Problem. Would you please write out each of the entries below exactly, omitting pictures?
+++ Material provided
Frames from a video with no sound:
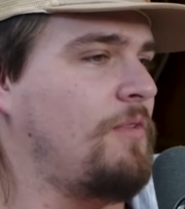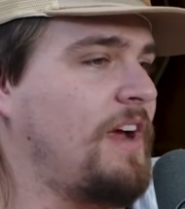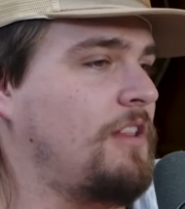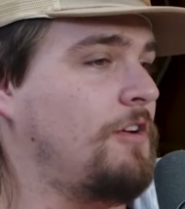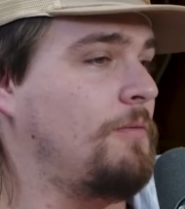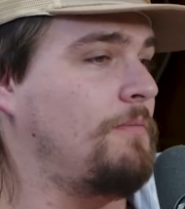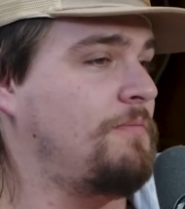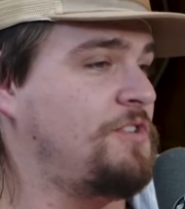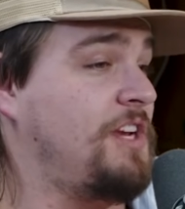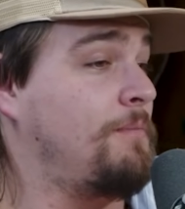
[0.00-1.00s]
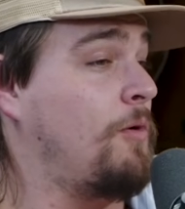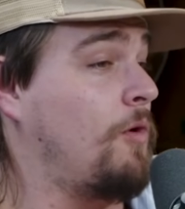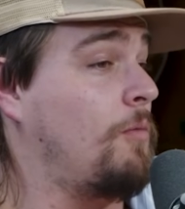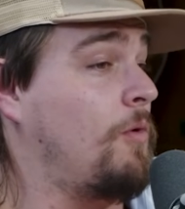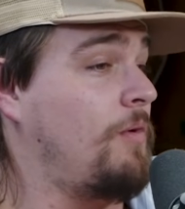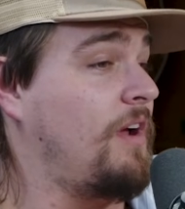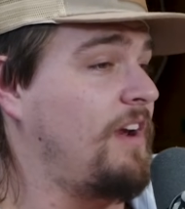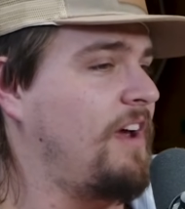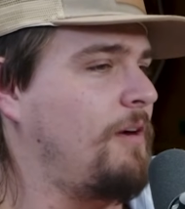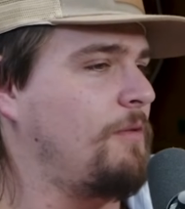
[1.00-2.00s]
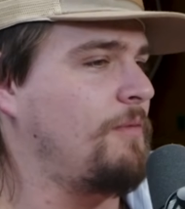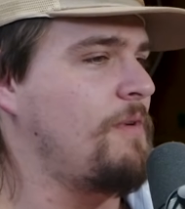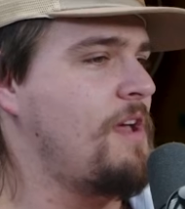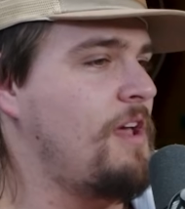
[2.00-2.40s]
We got a little cheap portable one right now where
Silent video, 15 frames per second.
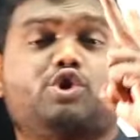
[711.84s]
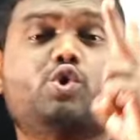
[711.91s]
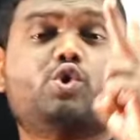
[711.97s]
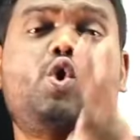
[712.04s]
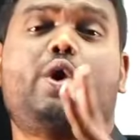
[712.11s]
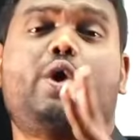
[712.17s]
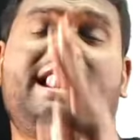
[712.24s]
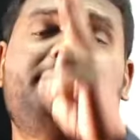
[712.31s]

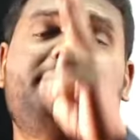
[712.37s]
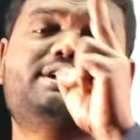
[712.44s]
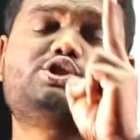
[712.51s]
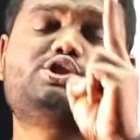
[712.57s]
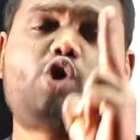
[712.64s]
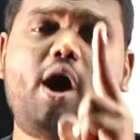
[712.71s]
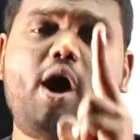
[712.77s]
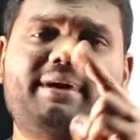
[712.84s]
2 elements
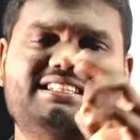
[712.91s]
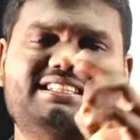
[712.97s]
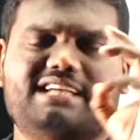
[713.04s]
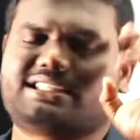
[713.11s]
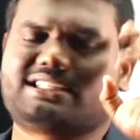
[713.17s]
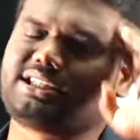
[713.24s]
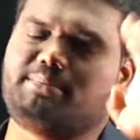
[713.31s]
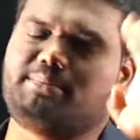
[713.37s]
common,
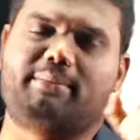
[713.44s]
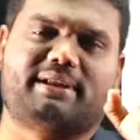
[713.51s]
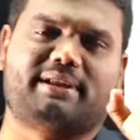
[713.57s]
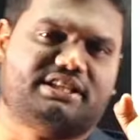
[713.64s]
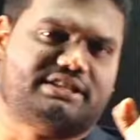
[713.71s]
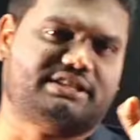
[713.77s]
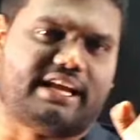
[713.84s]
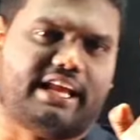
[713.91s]
just remember
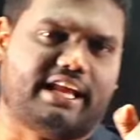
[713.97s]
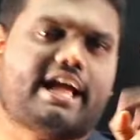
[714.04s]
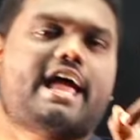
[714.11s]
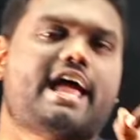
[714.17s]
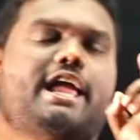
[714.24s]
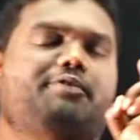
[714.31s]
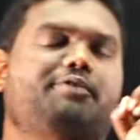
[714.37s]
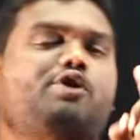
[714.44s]
this technique.
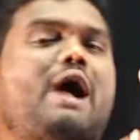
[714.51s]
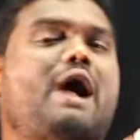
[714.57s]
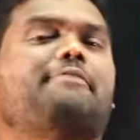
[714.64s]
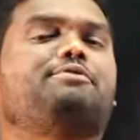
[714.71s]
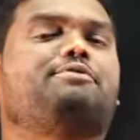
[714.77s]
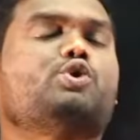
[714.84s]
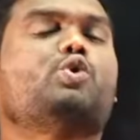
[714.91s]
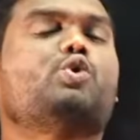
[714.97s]
If you
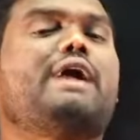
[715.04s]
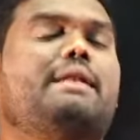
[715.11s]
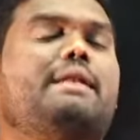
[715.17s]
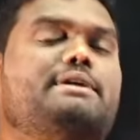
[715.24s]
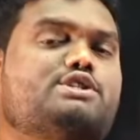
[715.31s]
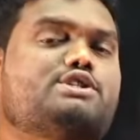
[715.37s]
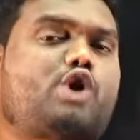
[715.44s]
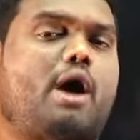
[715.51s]
have 2
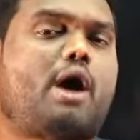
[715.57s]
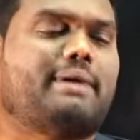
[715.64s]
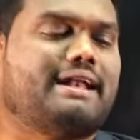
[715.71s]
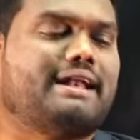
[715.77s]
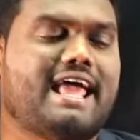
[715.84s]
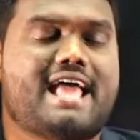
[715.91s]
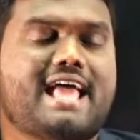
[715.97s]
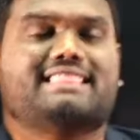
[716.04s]
elements
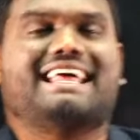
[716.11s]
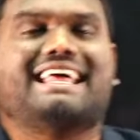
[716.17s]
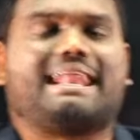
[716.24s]
common, then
++++++
Solution to the problem.
Frames from a video with no sound:
[0.00-1.00s]
[1.00-2.00s]
[2.00-2.40s]
We got a little cheap portable one right now where
Silent video, 15 frames per second.
[711.84s]
[711.91s]
[711.97s]
[712.04s]
[712.11s]
[712.17s]
[712.24s]
[712.31s]

[712.37s]
[712.44s]
[712.51s]
[712.57s]
[712.64s]
[712.71s]
[712.77s]
[712.84s]
2 elements
[712.91s]
[712.97s]
[713.04s]
[713.11s]
[713.17s]
[713.24s]
[713.31s]
[713.37s]
common,
[713.44s]
[713.51s]
[713.57s]
[713.64s]
[713.71s]
[713.77s]
[713.84s]
[713.91s]
just remember
[713.97s]
[714.04s]
[714.11s]
[714.17s]
[714.24s]
[714.31s]
[714.37s]
[714.44s]
this technique.
[714.51s]
[714.57s]
[714.64s]
[714.71s]
[714.77s]
[714.84s]
[714.91s]
[714.97s]
If you
[715.04s]
[715.11s]
[715.17s]
[715.24s]
[715.31s]
[715.37s]
[715.44s]
[715.51s]
have 2
[715.57s]
[715.64s]
[715.71s]
[715.77s]
[715.84s]
[715.91s]
[715.97s]
[716.04s]
elements
[716.11s]
[716.17s]
[716.24s]
common, then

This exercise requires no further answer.